WHAT IS BEING ASKED
Within the entries below, output exactly the lines between the line containing "[0:04.00-0:05.00]" and the line containing "Lip reading: Well, great", inclusive, and omit any picture.

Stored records
═══
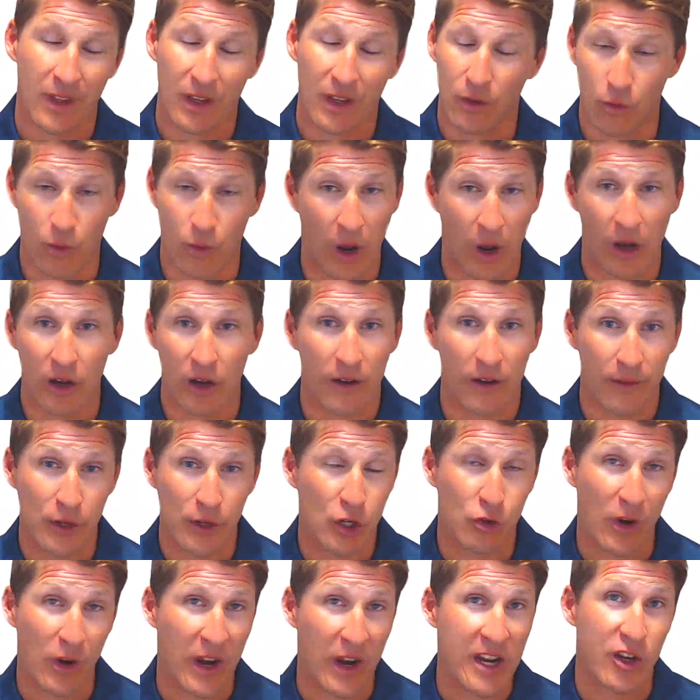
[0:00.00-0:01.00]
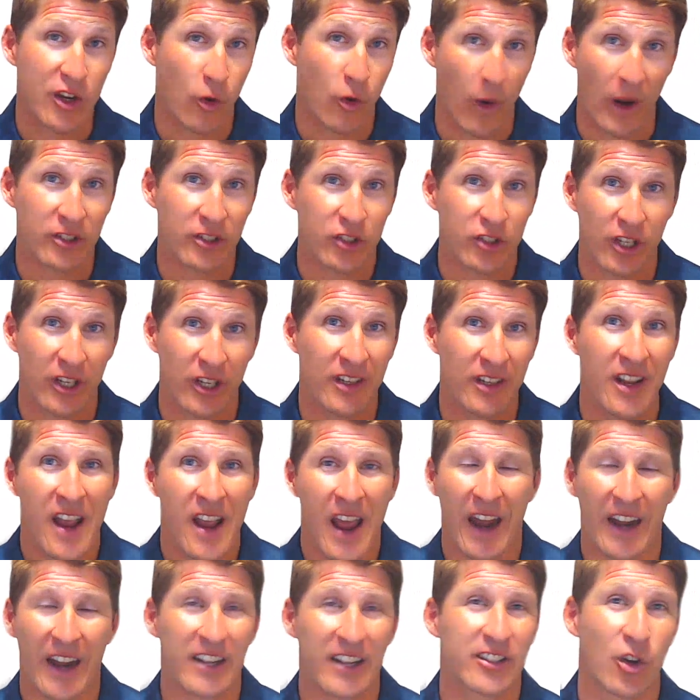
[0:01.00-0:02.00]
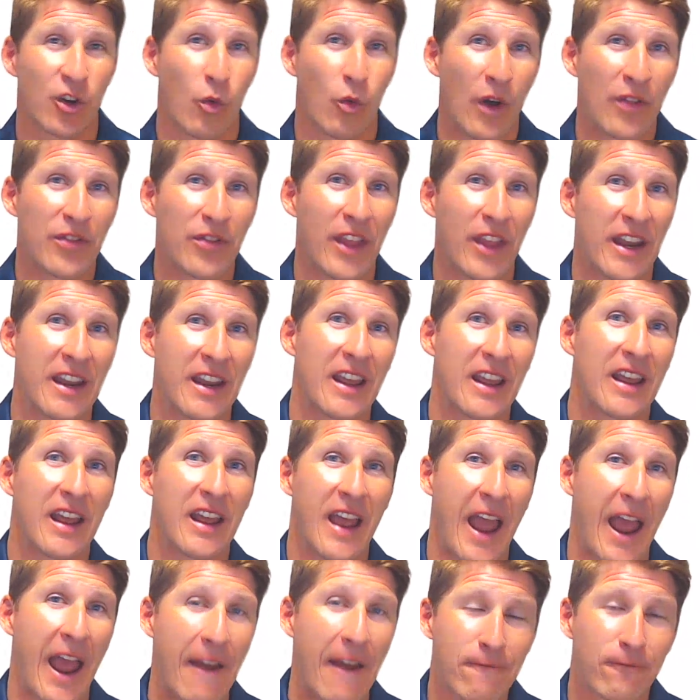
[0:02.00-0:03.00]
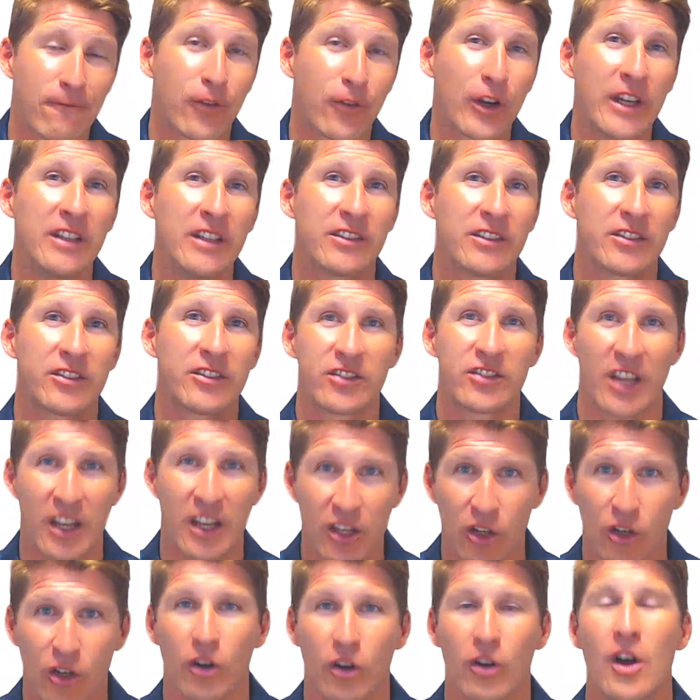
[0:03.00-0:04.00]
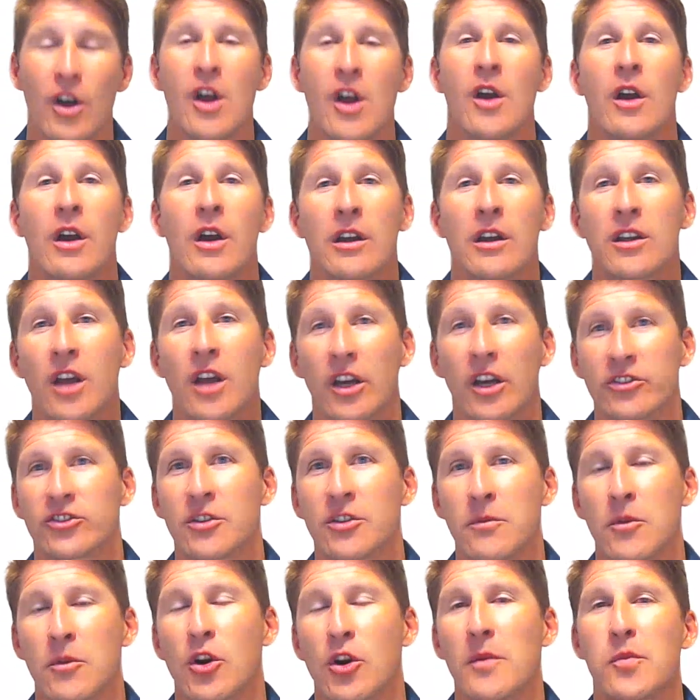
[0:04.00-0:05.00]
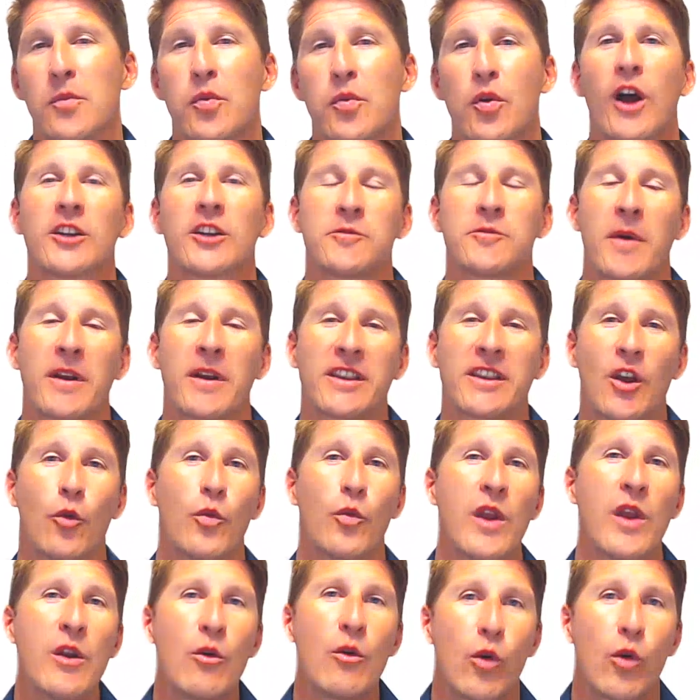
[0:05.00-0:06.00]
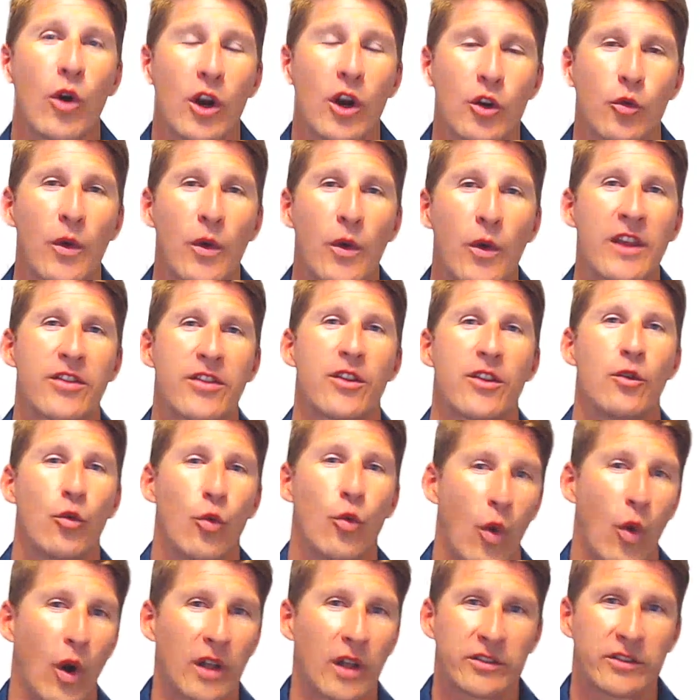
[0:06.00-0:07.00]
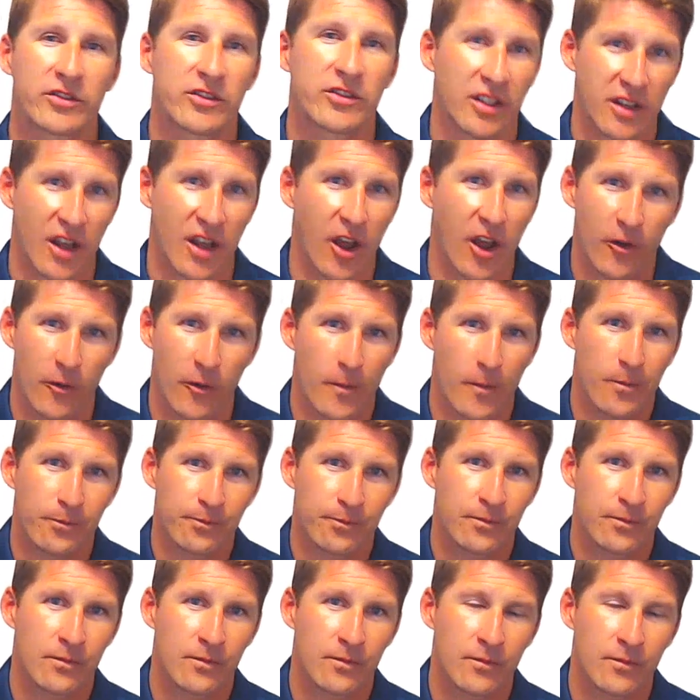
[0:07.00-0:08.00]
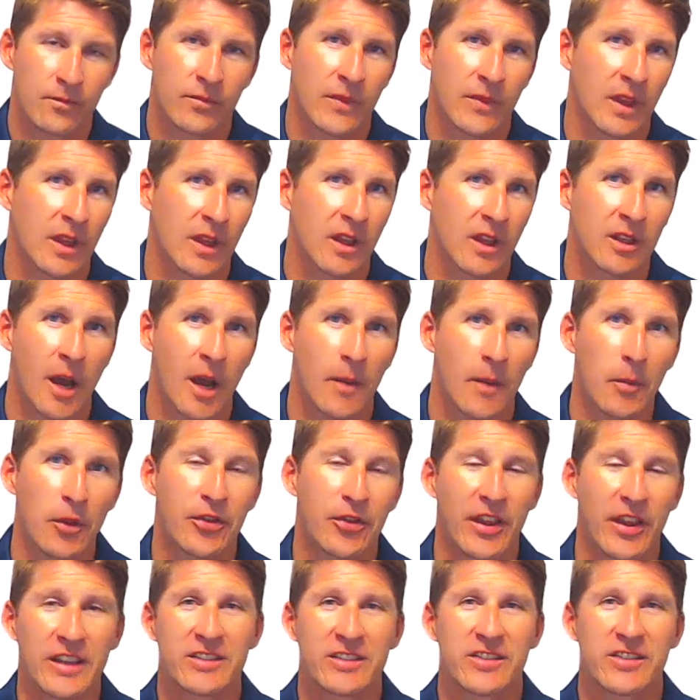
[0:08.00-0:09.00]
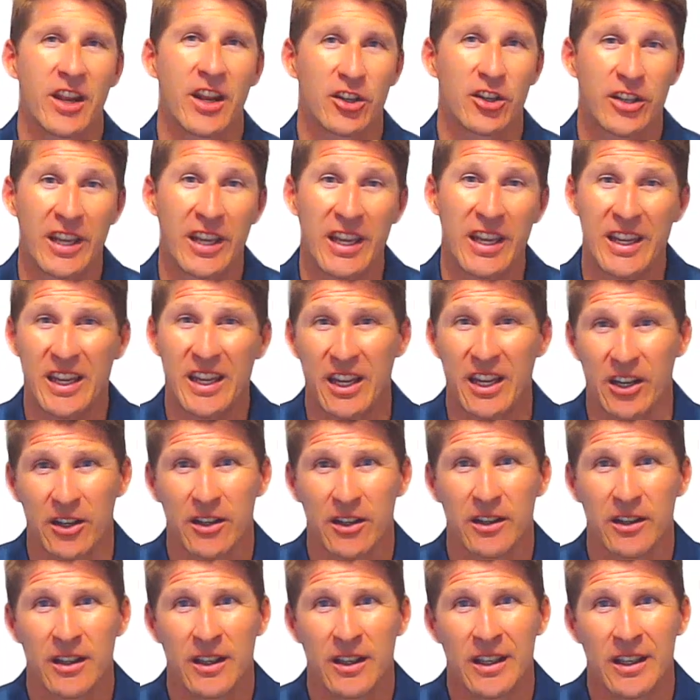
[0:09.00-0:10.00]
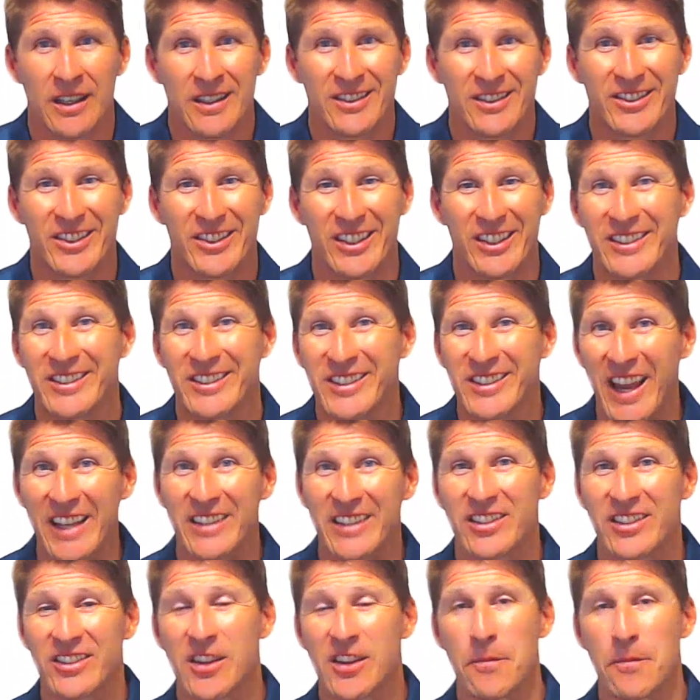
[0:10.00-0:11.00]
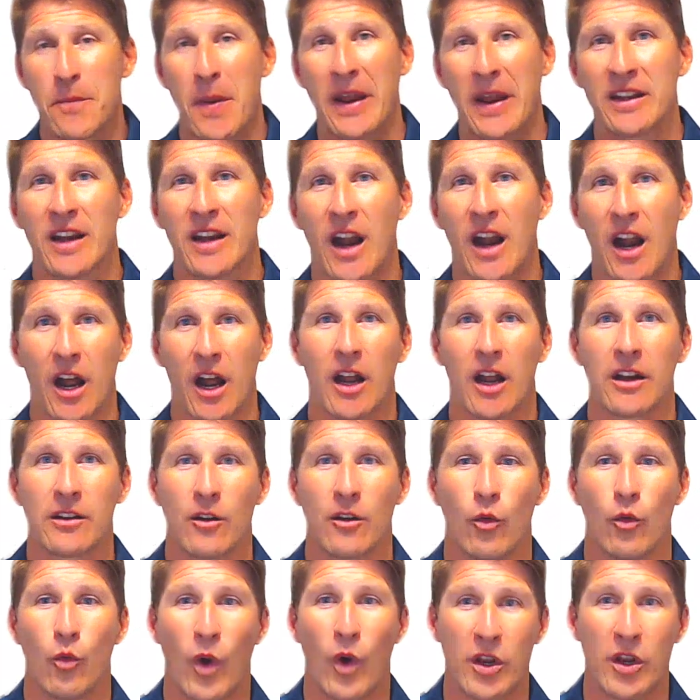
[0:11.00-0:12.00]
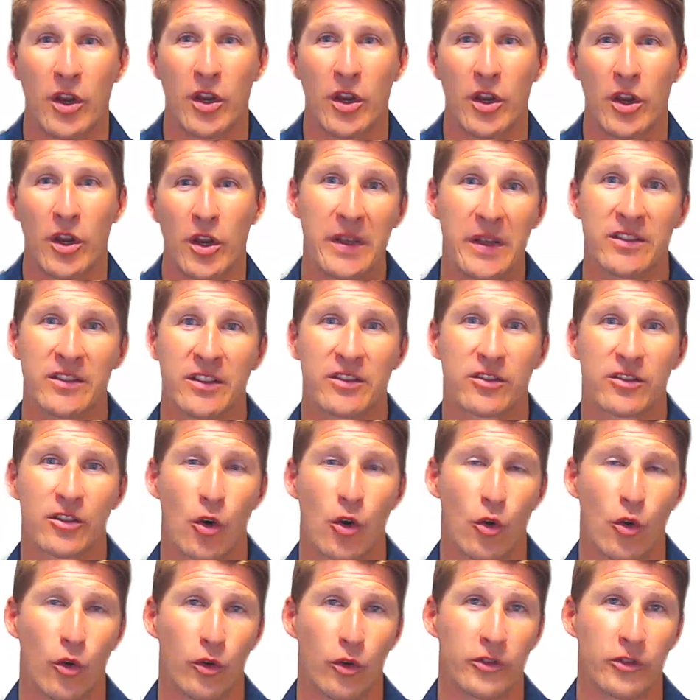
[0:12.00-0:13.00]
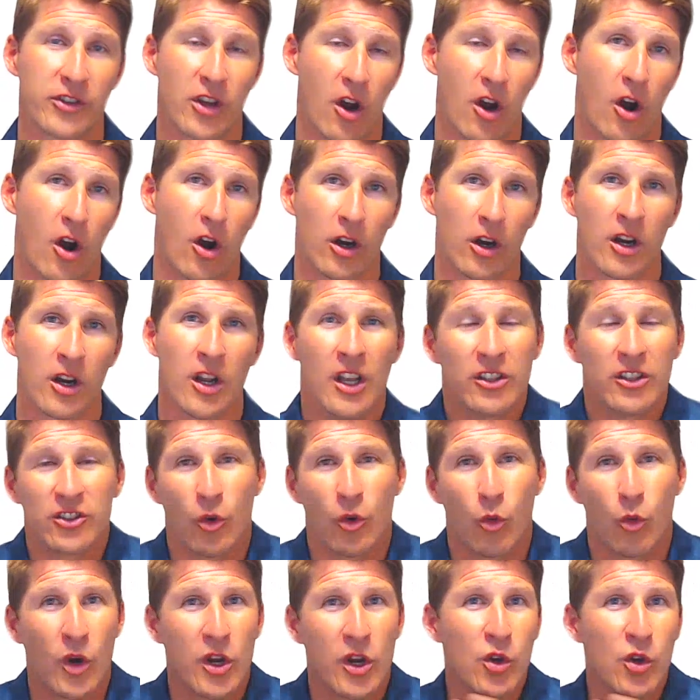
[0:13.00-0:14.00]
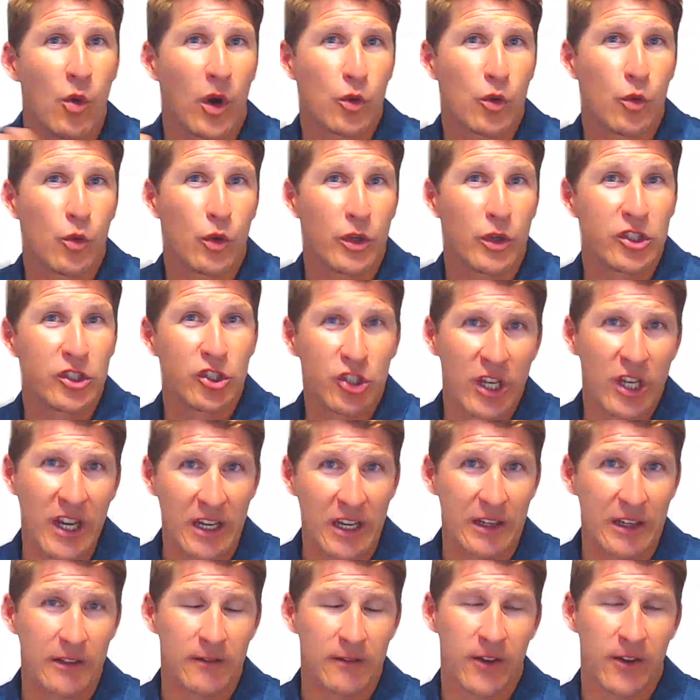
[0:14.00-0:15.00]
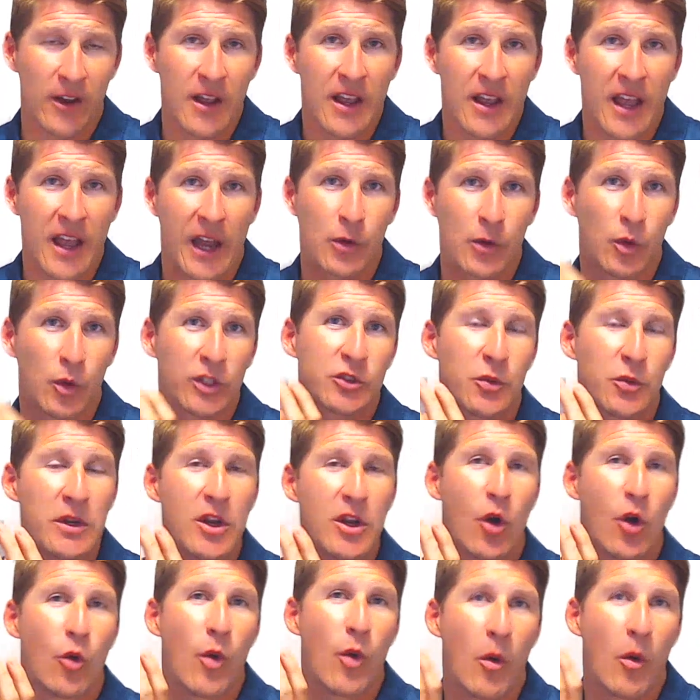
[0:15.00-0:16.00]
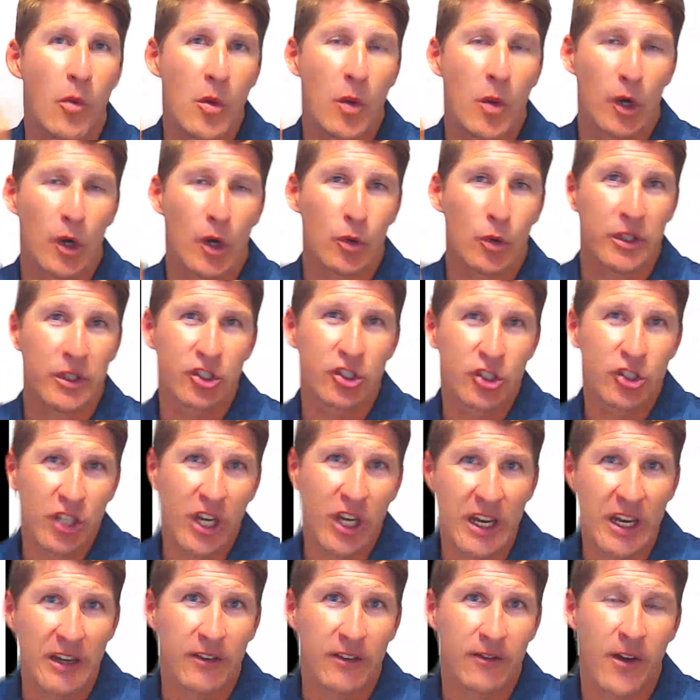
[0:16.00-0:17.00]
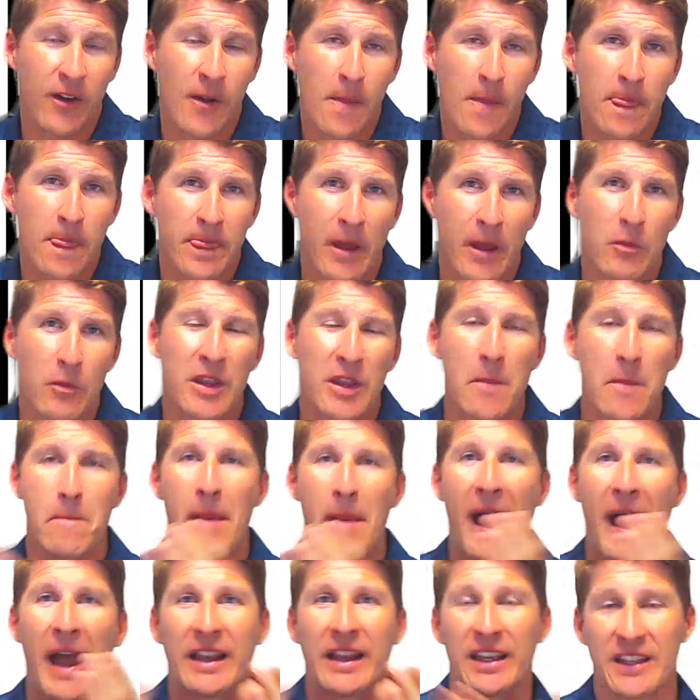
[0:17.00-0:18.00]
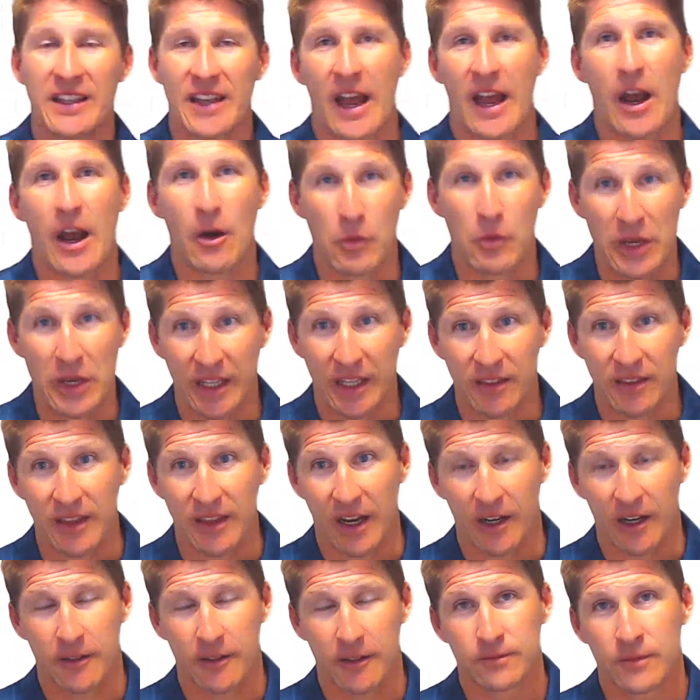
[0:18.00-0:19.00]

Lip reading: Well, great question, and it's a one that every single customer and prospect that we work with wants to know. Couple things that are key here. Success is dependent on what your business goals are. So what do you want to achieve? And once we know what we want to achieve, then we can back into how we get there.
═══
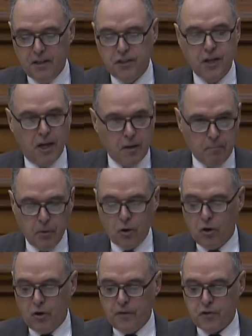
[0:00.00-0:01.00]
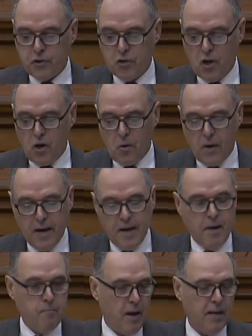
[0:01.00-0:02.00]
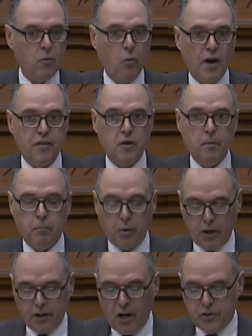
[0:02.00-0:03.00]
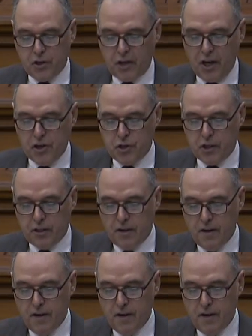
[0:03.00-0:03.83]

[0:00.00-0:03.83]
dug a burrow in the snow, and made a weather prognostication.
═══
SOLUTION FOR THIS PROBLEM
[0:04.00-0:05.00]
[0:05.00-0:06.00]
[0:06.00-0:07.00]
[0:07.00-0:08.00]
[0:08.00-0:09.00]
[0:09.00-0:10.00]
[0:10.00-0:11.00]
[0:11.00-0:12.00]
[0:12.00-0:13.00]
[0:13.00-0:14.00]
[0:14.00-0:15.00]
[0:15.00-0:16.00]
[0:16.00-0:17.00]
[0:17.00-0:18.00]
[0:18.00-0:19.00]

Lip reading: Well, great question, and it's a one that every single customer and prospect that we work with wants to know. Couple things that are key here. Success is dependent on what your business goals are. So what do you want to achieve? And once we know what we want to achieve, then we can back into how we get there.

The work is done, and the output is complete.